RECORDS FOR PROCESSING ->

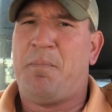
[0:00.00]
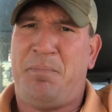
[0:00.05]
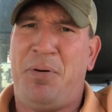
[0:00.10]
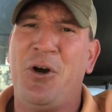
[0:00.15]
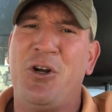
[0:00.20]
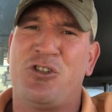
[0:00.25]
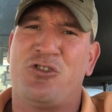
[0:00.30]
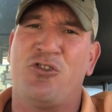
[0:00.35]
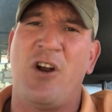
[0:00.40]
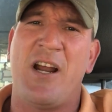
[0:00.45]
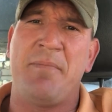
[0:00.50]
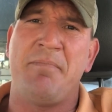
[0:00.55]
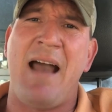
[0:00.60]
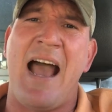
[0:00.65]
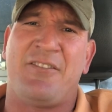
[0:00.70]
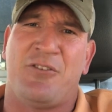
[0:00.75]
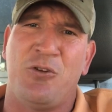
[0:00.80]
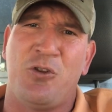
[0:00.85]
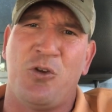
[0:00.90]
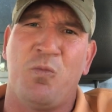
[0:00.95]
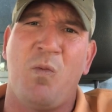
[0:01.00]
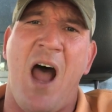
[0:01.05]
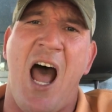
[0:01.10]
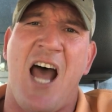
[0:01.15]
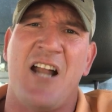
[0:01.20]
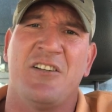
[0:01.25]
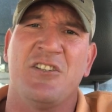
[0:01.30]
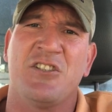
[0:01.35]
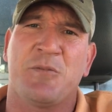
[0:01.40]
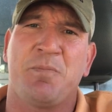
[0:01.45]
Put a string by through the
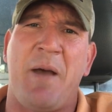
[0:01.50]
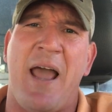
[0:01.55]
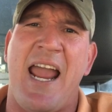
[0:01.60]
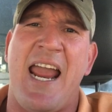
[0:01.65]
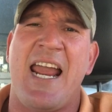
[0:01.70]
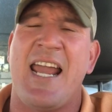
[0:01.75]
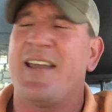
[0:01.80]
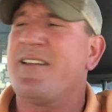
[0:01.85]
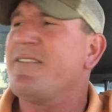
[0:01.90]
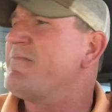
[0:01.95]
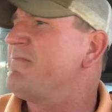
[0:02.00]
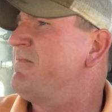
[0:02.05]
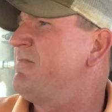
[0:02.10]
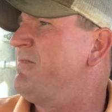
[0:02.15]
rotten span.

---

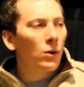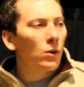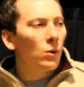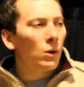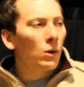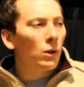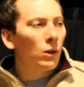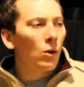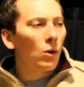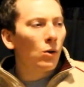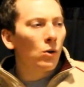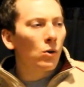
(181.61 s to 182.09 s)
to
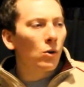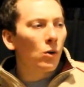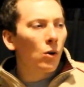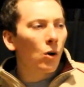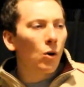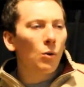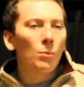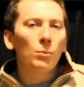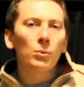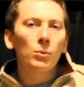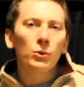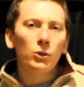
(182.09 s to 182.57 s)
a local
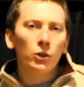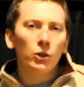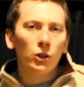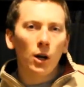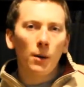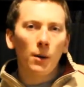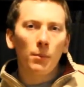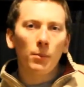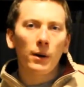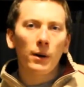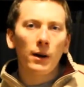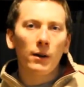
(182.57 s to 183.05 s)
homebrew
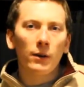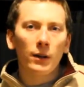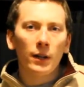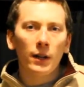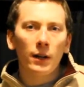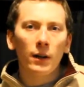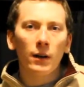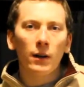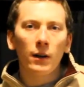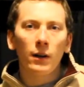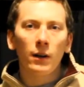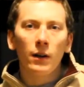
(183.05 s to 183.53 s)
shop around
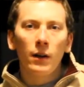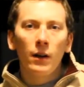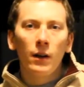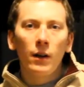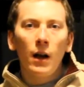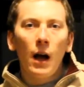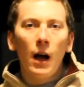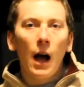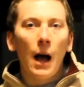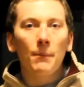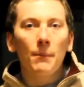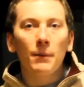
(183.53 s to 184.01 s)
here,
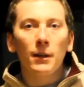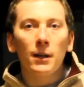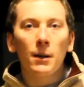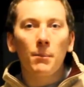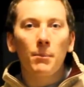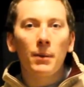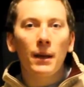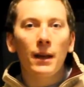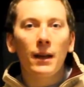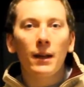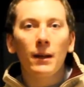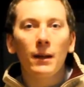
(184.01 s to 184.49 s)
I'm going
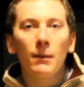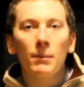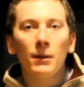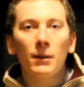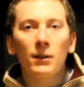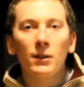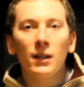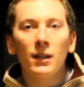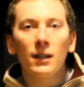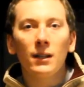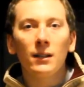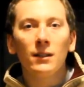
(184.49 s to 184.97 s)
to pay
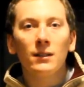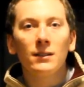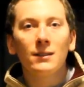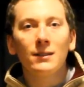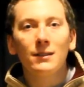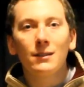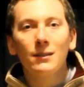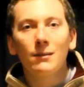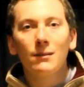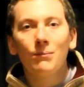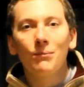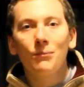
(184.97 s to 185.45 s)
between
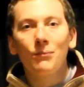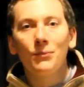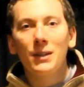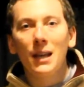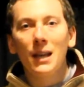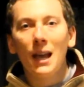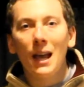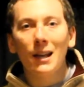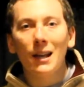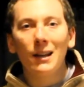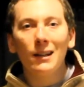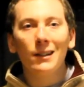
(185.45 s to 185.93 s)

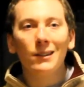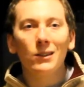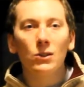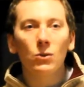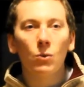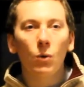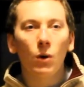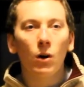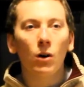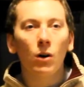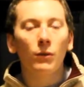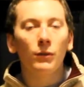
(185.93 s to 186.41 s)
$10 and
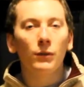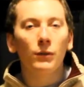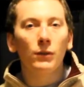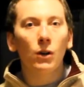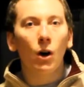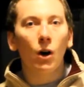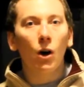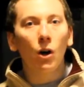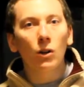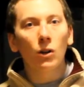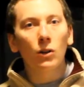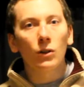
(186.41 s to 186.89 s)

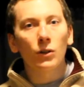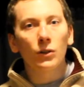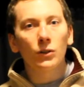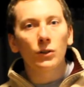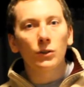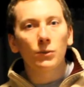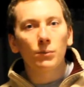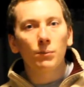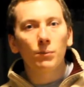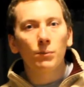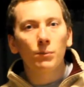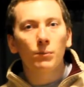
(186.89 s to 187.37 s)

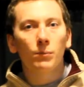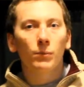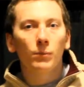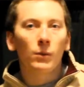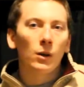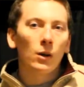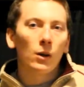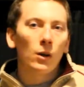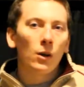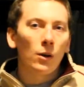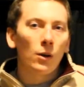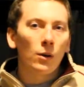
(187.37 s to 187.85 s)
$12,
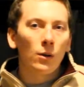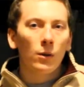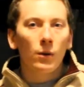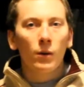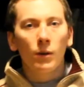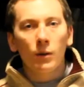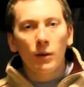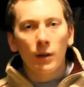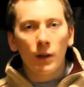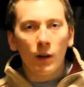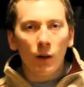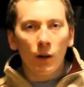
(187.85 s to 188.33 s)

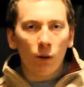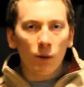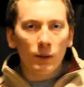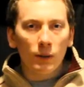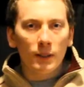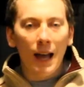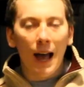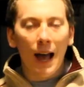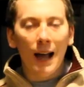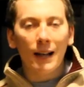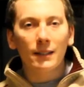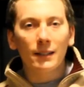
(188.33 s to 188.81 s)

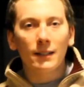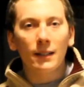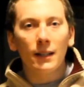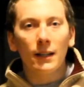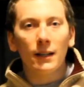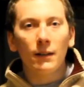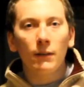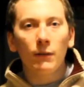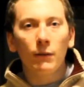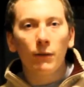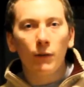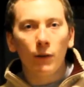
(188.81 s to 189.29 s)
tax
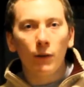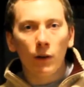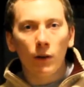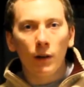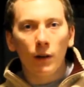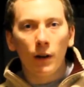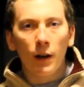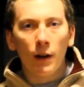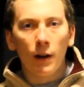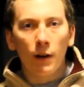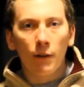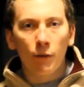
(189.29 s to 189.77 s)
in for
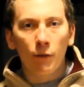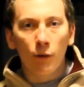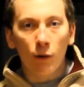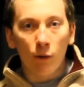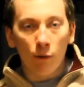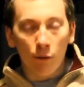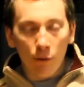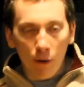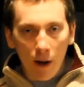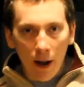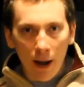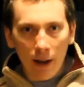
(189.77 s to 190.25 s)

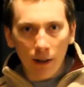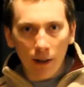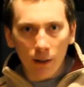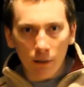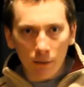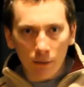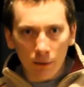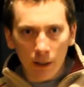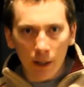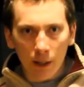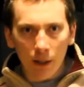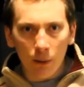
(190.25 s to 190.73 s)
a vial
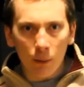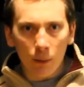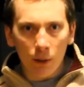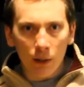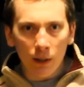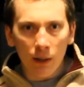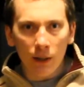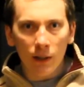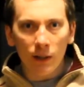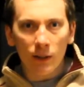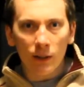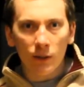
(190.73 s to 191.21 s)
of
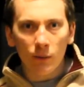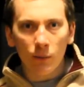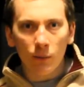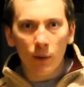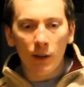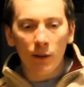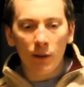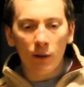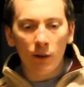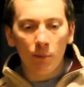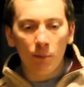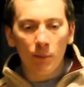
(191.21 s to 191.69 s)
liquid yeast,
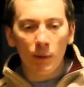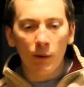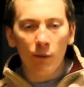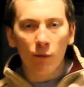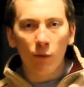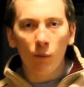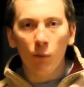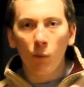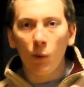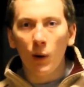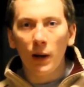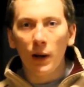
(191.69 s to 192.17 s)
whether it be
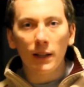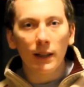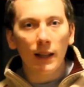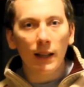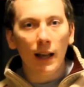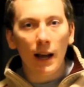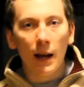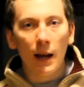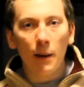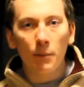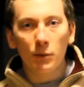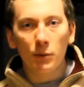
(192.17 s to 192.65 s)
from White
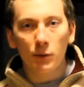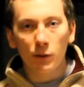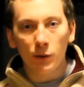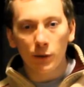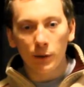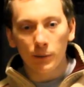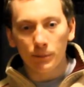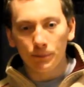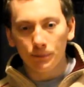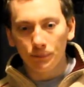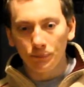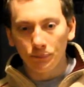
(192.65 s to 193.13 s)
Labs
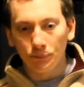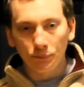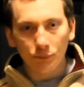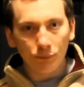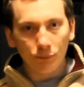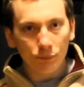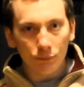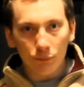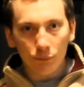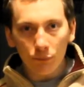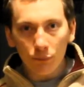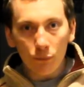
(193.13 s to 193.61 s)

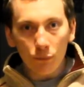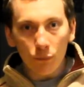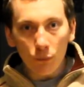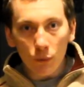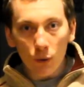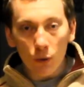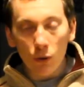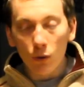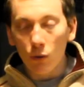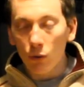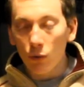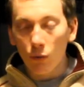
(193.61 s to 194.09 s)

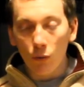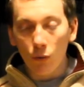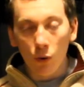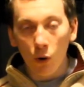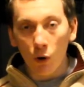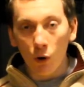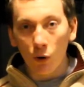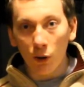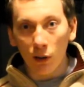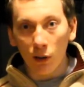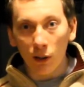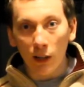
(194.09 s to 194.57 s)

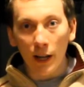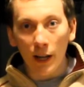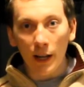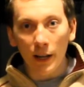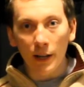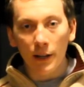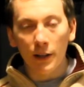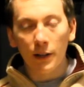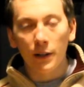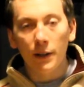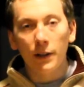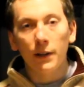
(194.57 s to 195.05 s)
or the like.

WHAT THIS TASK INVOLVES -> Exact copy, pictures excluded: every line above from the one containing "(183.53 s to 184.01 s)" to the one containing "(186.89 s to 187.37 s)", inclusive, and nothing more.

EXERCISE RESPONSE ->
(183.53 s to 184.01 s)
here,
(184.01 s to 184.49 s)
I'm going
(184.49 s to 184.97 s)
to pay
(184.97 s to 185.45 s)
between
(185.45 s to 185.93 s)

(185.93 s to 186.41 s)
$10 and
(186.41 s to 186.89 s)

(186.89 s to 187.37 s)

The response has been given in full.